Arthur Rousseau, maire de Trois-Rivières de 1941 à 1949, s’engage dans l’Union des municipalités du Québec dès son arrivée à la mairie. Avançant graduellement dans la hiérarchie de l’Union, l’homme d’affaires trifluvien est élu président en 1948. Rousseau compte mettre en chantier durant son mandat de président un plan pour favoriser la construction d’habitations familiales au Québec. Le « plan Rousseau » est ainsi soumis aux directeurs de l’UMQ, qui donnent leur aval au projet sans hésitation à la réunion des directeurs tenue à Sherbrooke, le 25 avril 1949.

Il faut rappeler que les questions du logement et de l’urbanisme sont très importantes au cours des années 1940. Le domaine de la construction a été particulièrement touché par la crise économique des années 1930 et par l’effort de guerre de la Seconde Guerre mondiale. Durant le conflit et dans les années suivant sa fin, les municipalités peinent à loger adéquatement leurs citoyens. Le gouvernement fédéral met sur pieds quelques projets d’habitations temporaires pour la main-d’œuvre essentielle à l’effort de guerre au début des années 1940, mais à la fin du conflit le problème demeure irrésolu. C’est ce qui incite Rousseau et les directeurs de l’Union à proposer un projet de relance du secteur de la construction.

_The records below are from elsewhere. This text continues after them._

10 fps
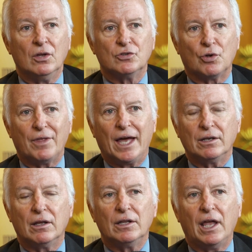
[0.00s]
So
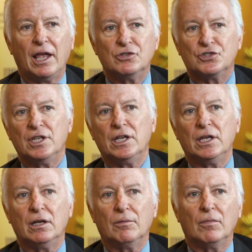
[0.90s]
that is
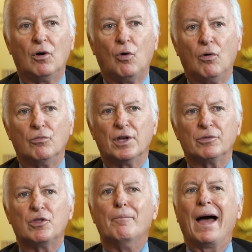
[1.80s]

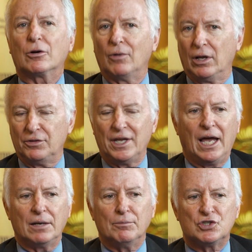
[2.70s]
the background. The
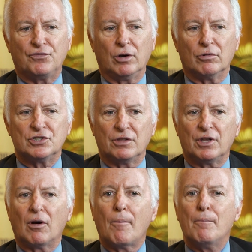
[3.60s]
atmosphere is that
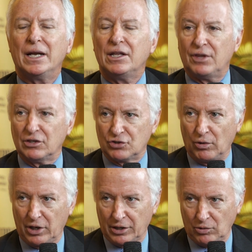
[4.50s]
there are many things
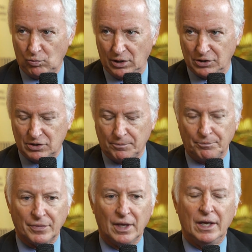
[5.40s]
going on at once.
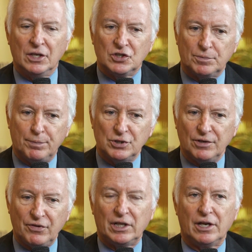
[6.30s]

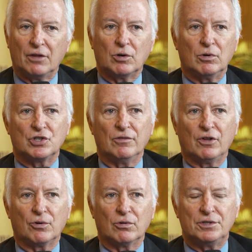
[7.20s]
Specifically on the question of
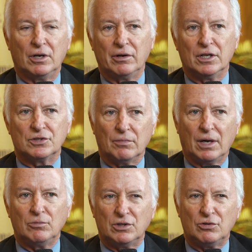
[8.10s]
authoritarianism,
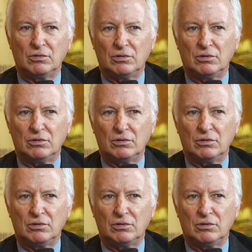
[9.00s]
I would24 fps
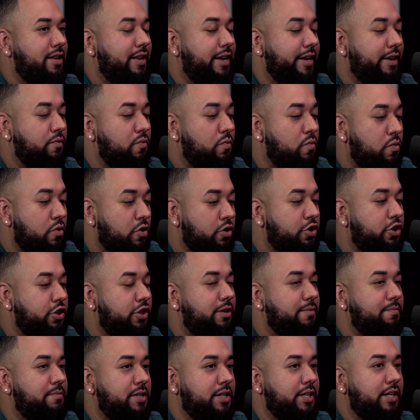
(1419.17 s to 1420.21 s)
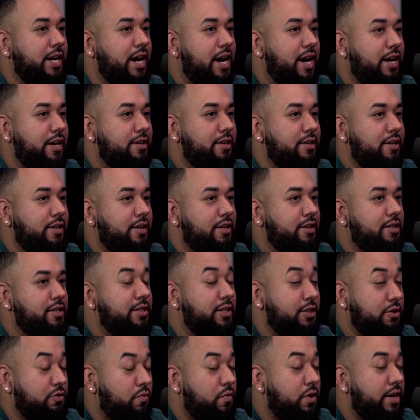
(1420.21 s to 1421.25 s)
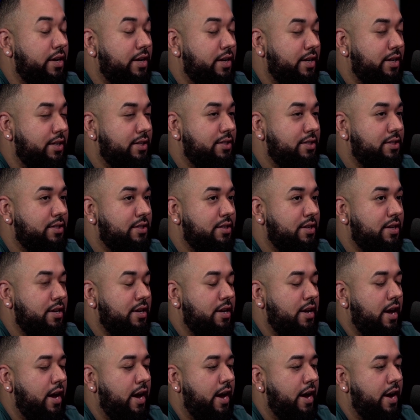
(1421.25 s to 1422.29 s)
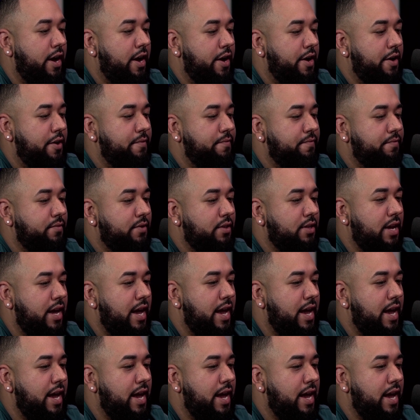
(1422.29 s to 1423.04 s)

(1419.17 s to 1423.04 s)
like, worship to God, because it's what it is. And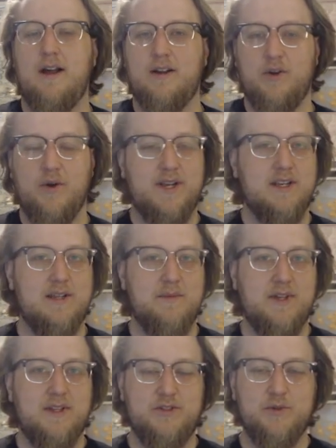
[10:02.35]
Go ahead and
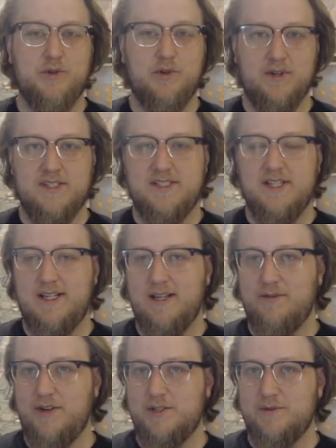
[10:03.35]
email it to
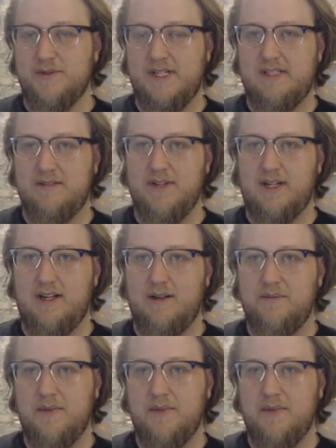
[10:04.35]
chris@getafreshperspective.com,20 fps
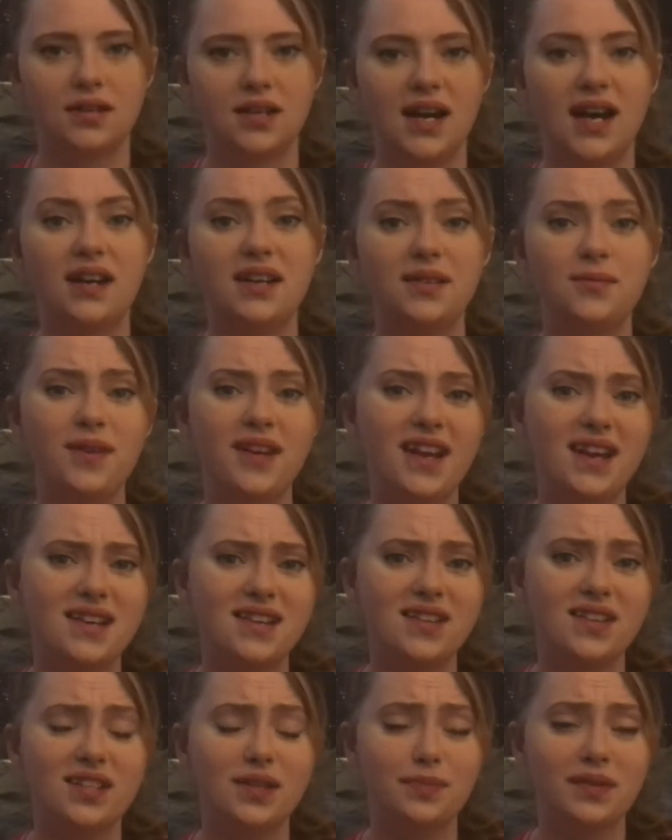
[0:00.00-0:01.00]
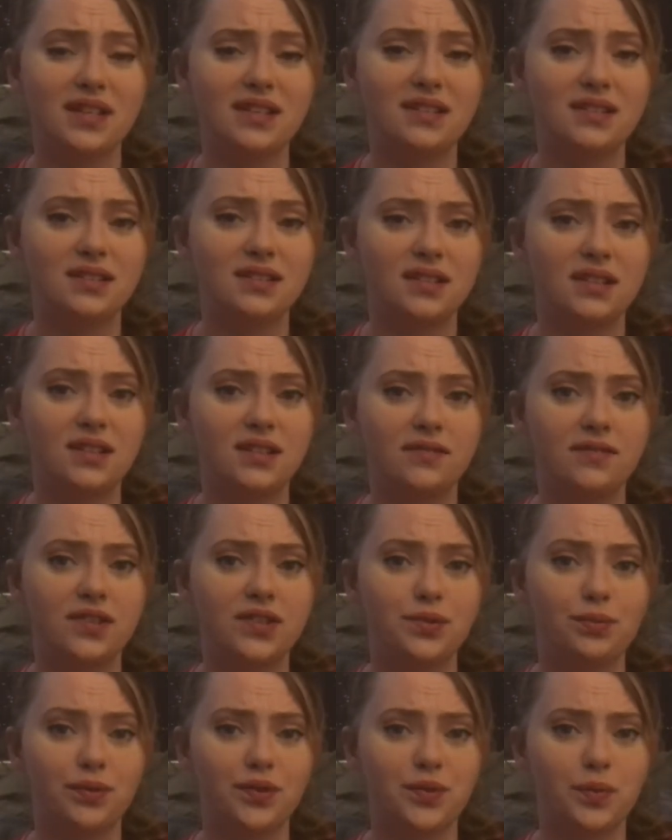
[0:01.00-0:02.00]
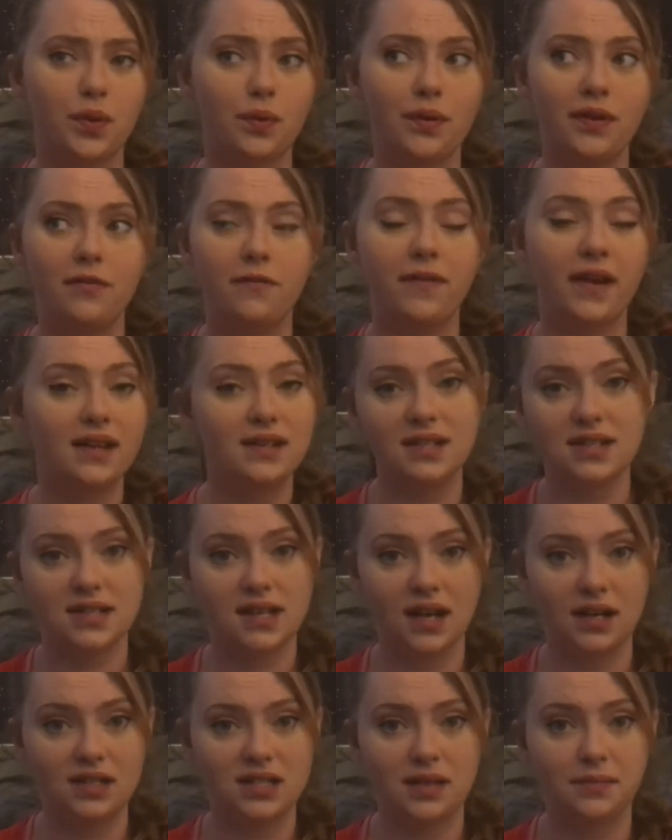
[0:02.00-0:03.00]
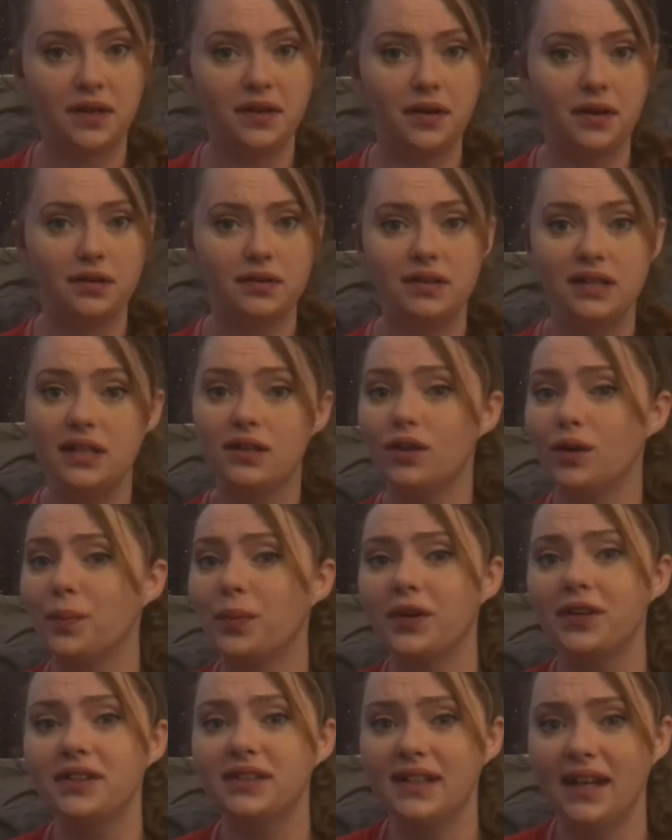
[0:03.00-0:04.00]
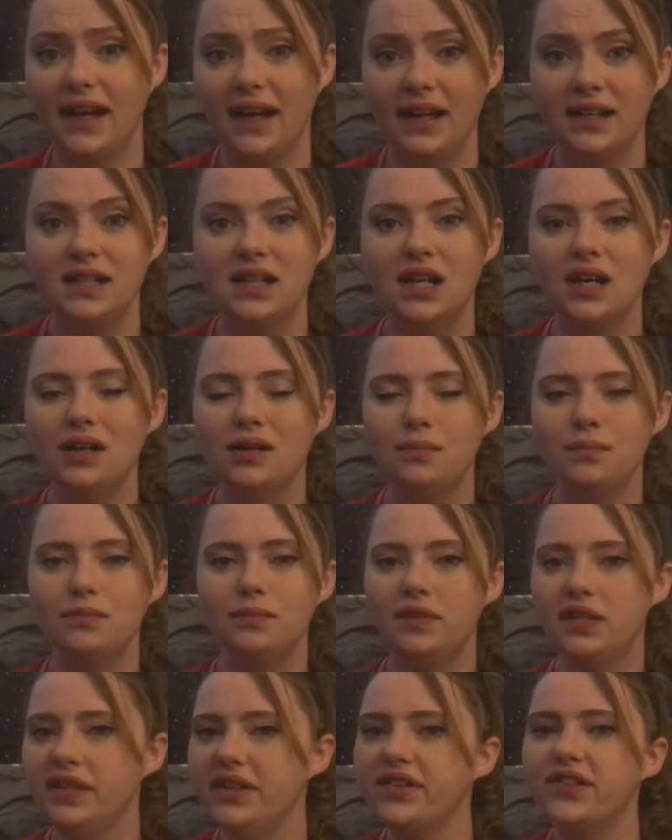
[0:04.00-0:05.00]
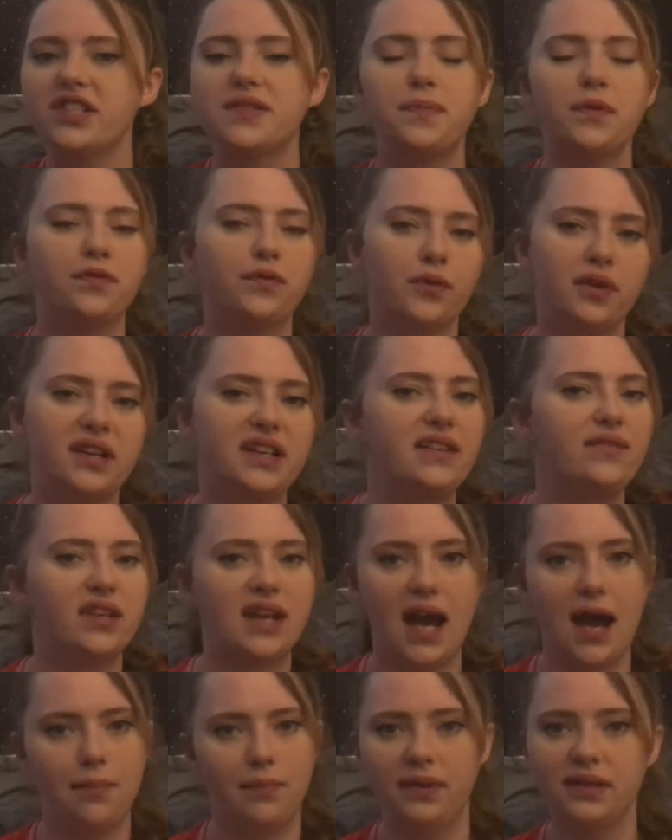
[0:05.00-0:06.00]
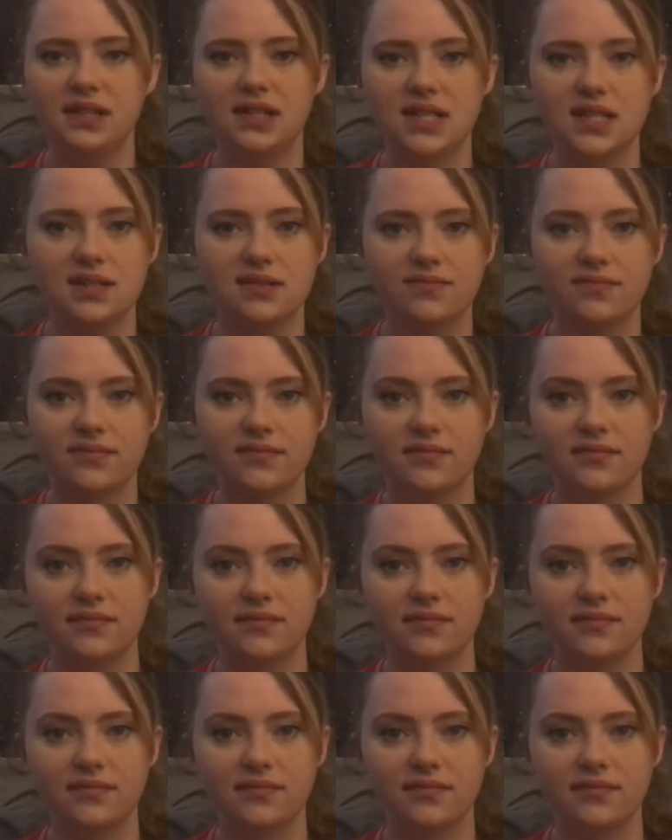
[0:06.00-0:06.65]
How did we get to this place as individuals where we fantasize about our legal birthday years before it even happens?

Le « plan Rousseau » est ainsi présenté à la Fédération des Coopératives d’habitation du Québec, qui appuie unanimement le projet. Comme principale mesure, le plan prévoit octroyer une contribution de 1 000 $ à chaque personne ou entreprise souhaitant construire une maison, contribution qui serait par ailleurs financée par les paliers municipal, provincial et fédéral. Le plan vise à faciliter l’accès à l’habitation pour les familles québécoises, mais aussi à améliorer la qualité des logements existants, qui de plus en plus deviennent désuets, insalubres (surtout au sein des municipalités en périphérie des grands centres urbains, où la réglementation en matière de construction est souvent plus souple). Les gouvernement fédéral et provincial ne donneront pas leur appui au projet, au grand désarroi des municipalités, qui récidiveront tout de même au cours des années 1950 en publiant entre autres une étude sur les moyens à prendre pour rendre accessible le financement des habitations. La question du logement demeurera néanmoins une problématique récurrente pour l’UMQ et les gouvernements jusqu’aux années 1960, où il se résorbe graduellement.